Moneyinfo has built a client portal for advisers and wealth management firms. Its app, Sangha said, is used by some IFAs as a front-office CRM system in place of their old provider to help reduce repetitive processes.
Clients include Premier Wealth, Kingswood, Progeny, and The Private Office - among others.
But many advisers still require the “comfort blanket” of their old provider and so use both Moneyinfo and a traditional CRM system, said Sangha.
He said the main challenge his firm faces is convincing advisers to push for change and leave old ways of working behind.
“If advisers are relying on a CRM system, data feeds going in aren’t always daily and can sometimes fail or not exist at all,” said Sangha.
“Advisers are often left to figure it out themselves and clients can see out-of-date information.”
One of Moneyinfo’s features strives to solve this. Meanwhile, other software providers have turned to a partnership model to solve the issues of data flows and re-keying information.
Last month, CashCalc and Fundment signed a deal to connect their platform and cashflow planning tool.
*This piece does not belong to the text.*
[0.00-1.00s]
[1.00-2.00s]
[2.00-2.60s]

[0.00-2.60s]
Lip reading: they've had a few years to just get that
Other platforms are yet to follow suit.
Sangha said traditional CRM systems struggle to accommodate any documents and messages sent through a secure portal like Moneyinfo, and that they often can’t cope with the concept of conversation - ie, they can only technically store messages in isolation.
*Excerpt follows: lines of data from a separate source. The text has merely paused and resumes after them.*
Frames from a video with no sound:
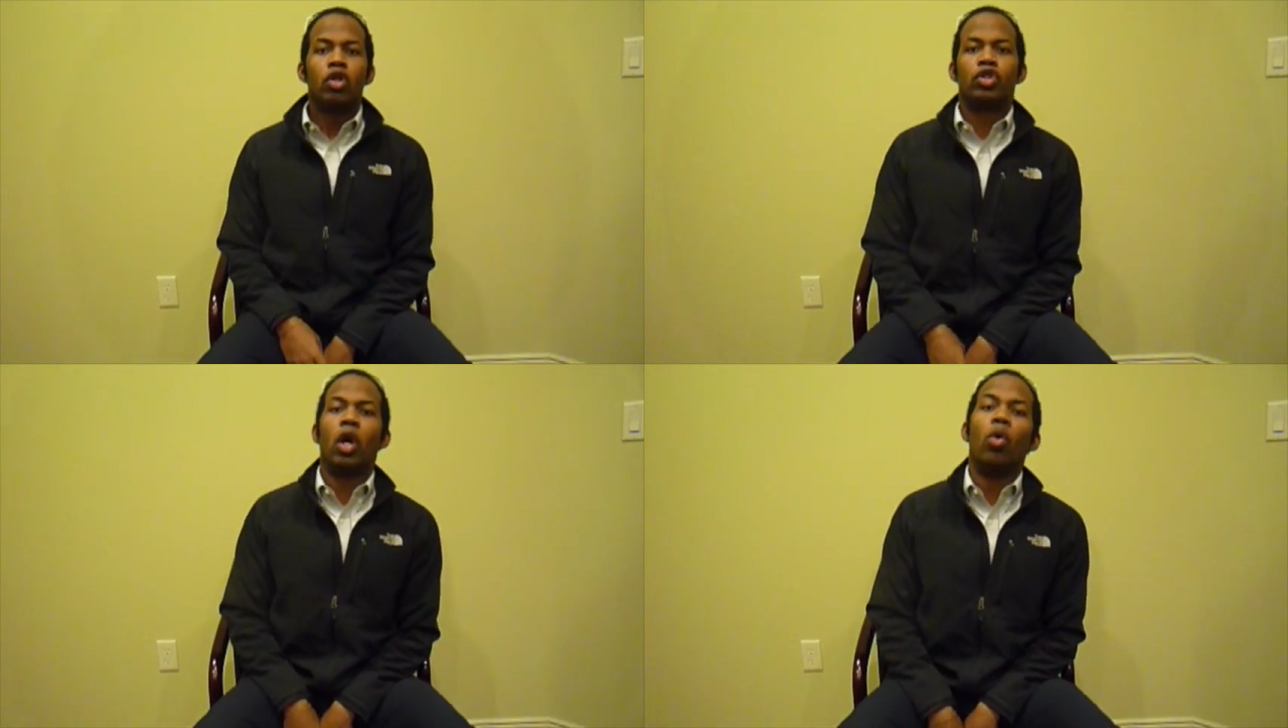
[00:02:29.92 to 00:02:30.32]

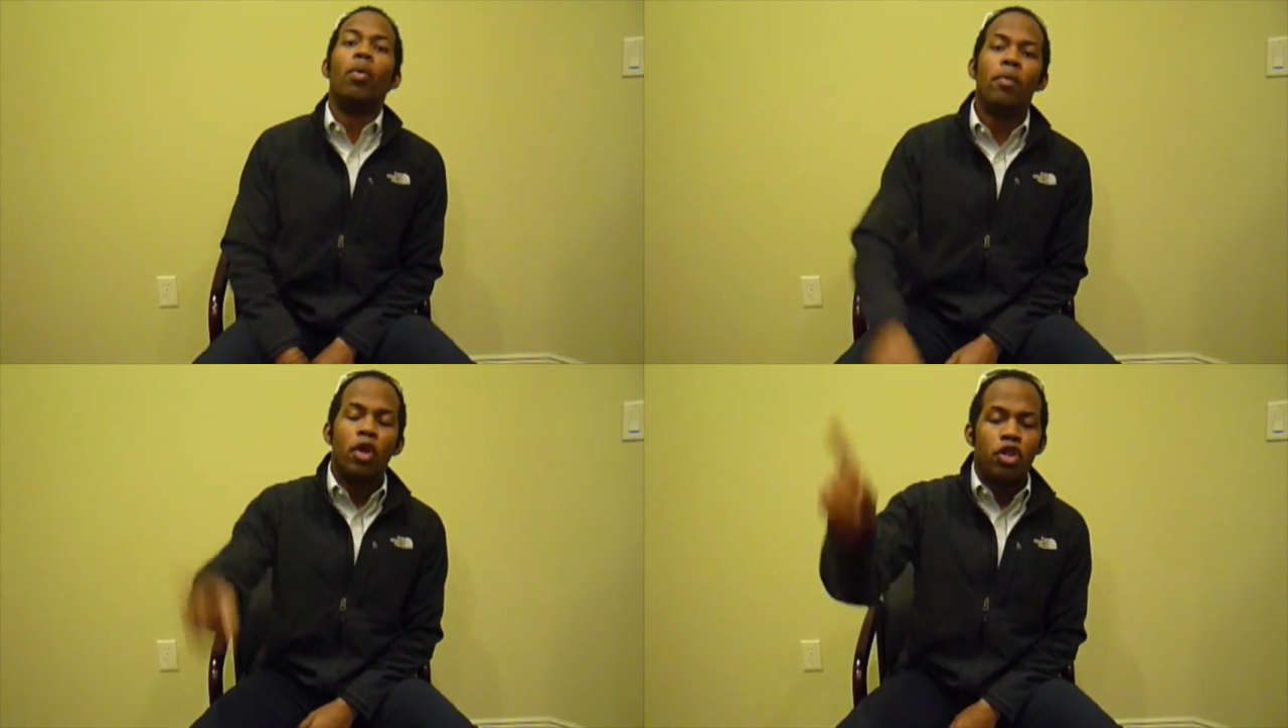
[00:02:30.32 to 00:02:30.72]
So,
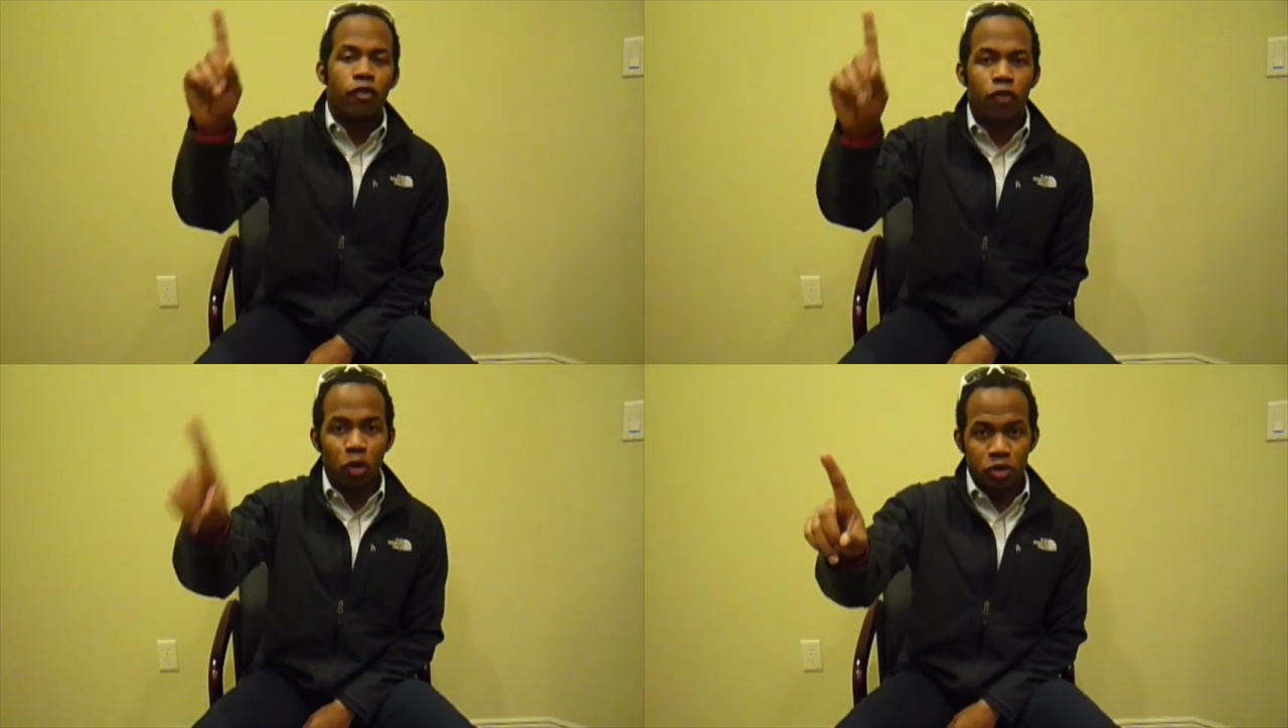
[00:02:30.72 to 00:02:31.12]

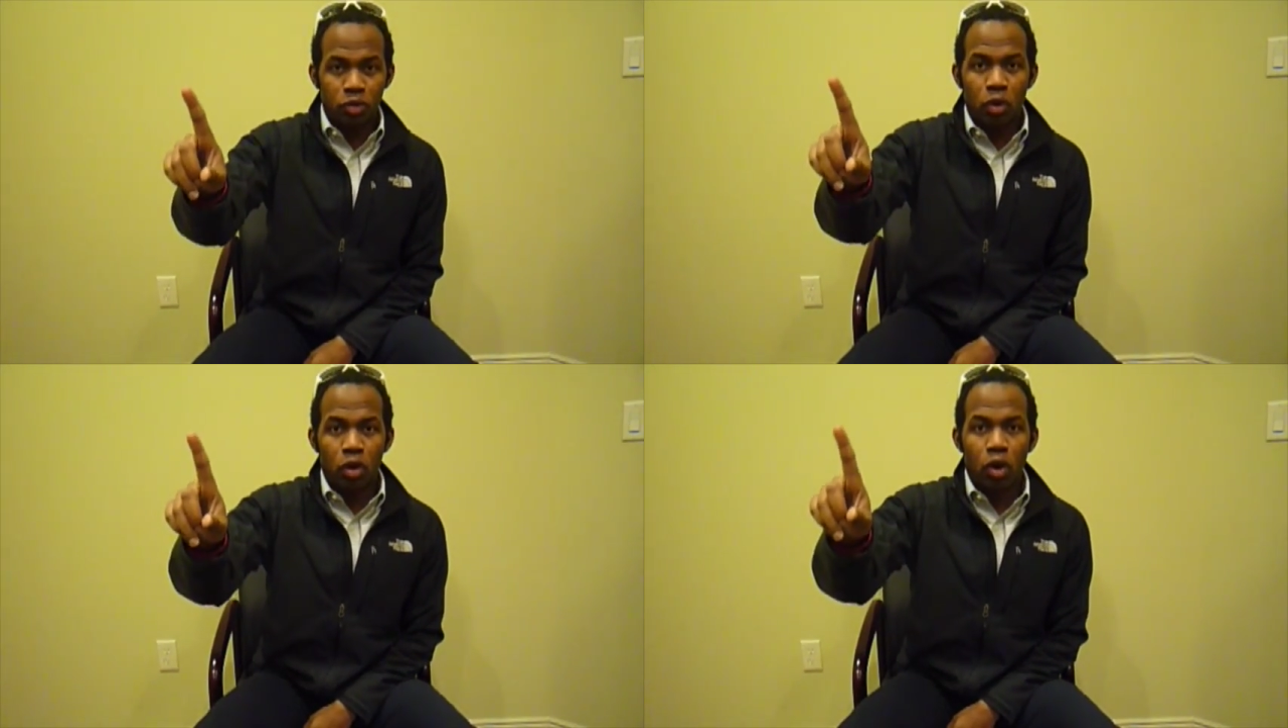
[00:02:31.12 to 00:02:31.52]
the first
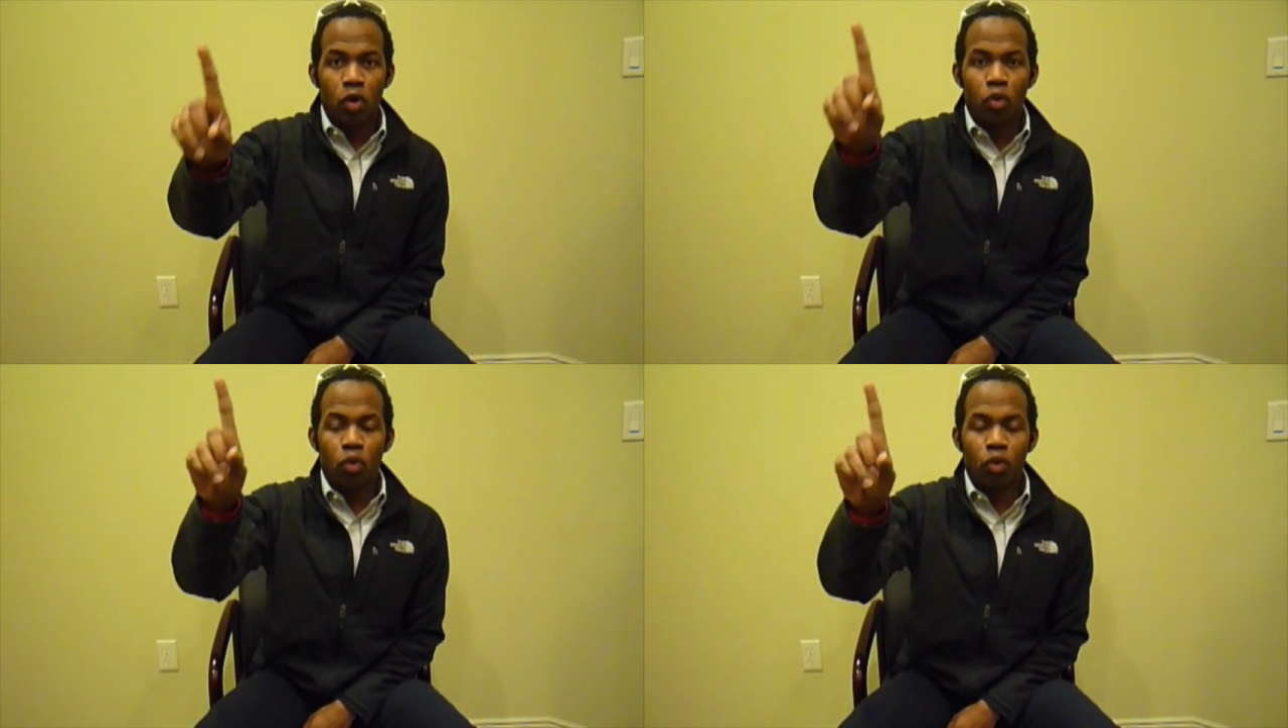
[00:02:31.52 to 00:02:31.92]

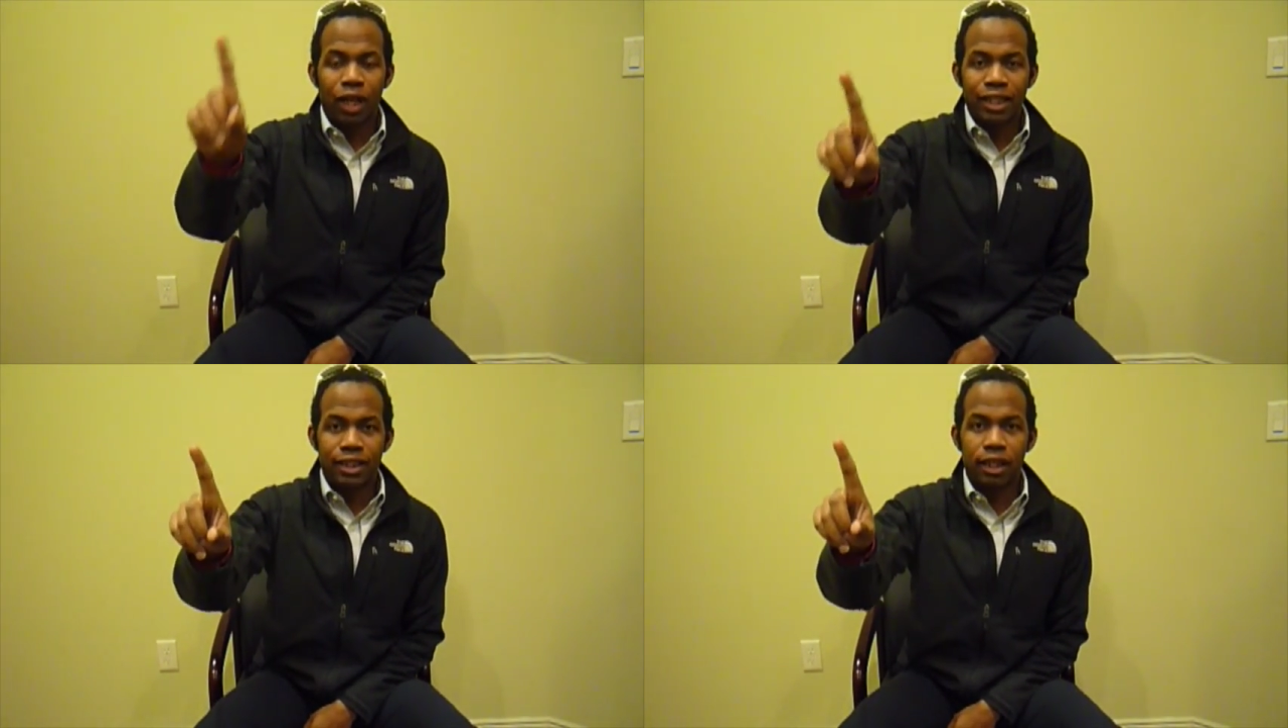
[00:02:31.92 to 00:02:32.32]

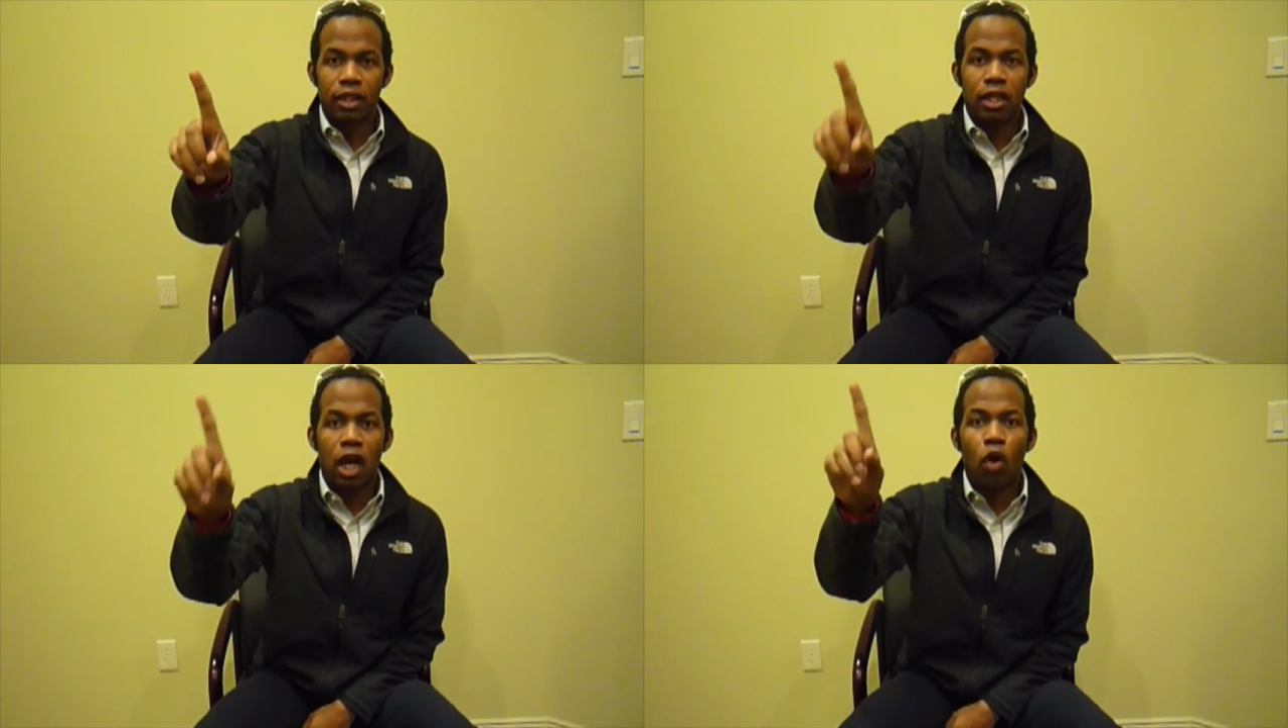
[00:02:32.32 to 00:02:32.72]

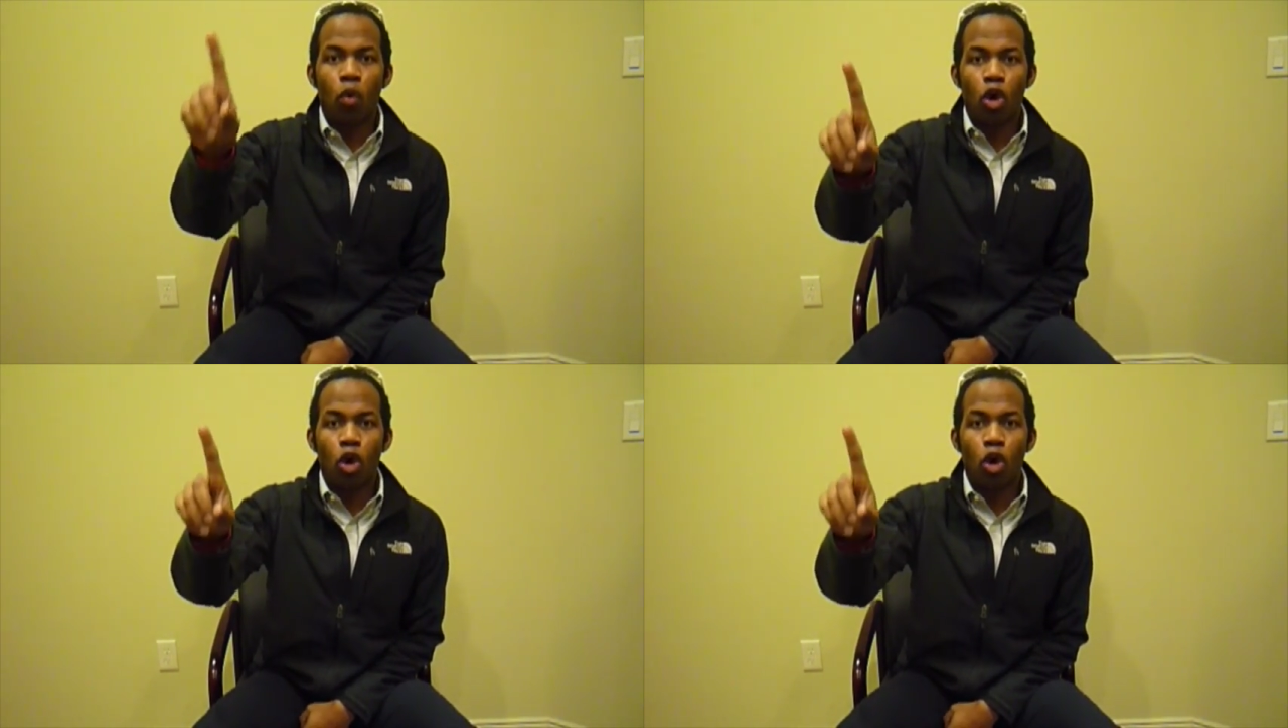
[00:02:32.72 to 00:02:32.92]
lesson that I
“Advice firms are less willing to sacrifice client experience for a perceived back-office benefit,” Sangha explained.
Much of the problem with traditional systems not speaking to each other, Sangha said, lies in UK software firms attitudes’ to data ownership versus their stateside neighbours.
The reality is, he explained, a software firm does not own client data and should therefore facilitate its movement through a business.
“We would be taking a leaf out of software firms in the US, where software is stickier. That’s because they allow the free flow of data.”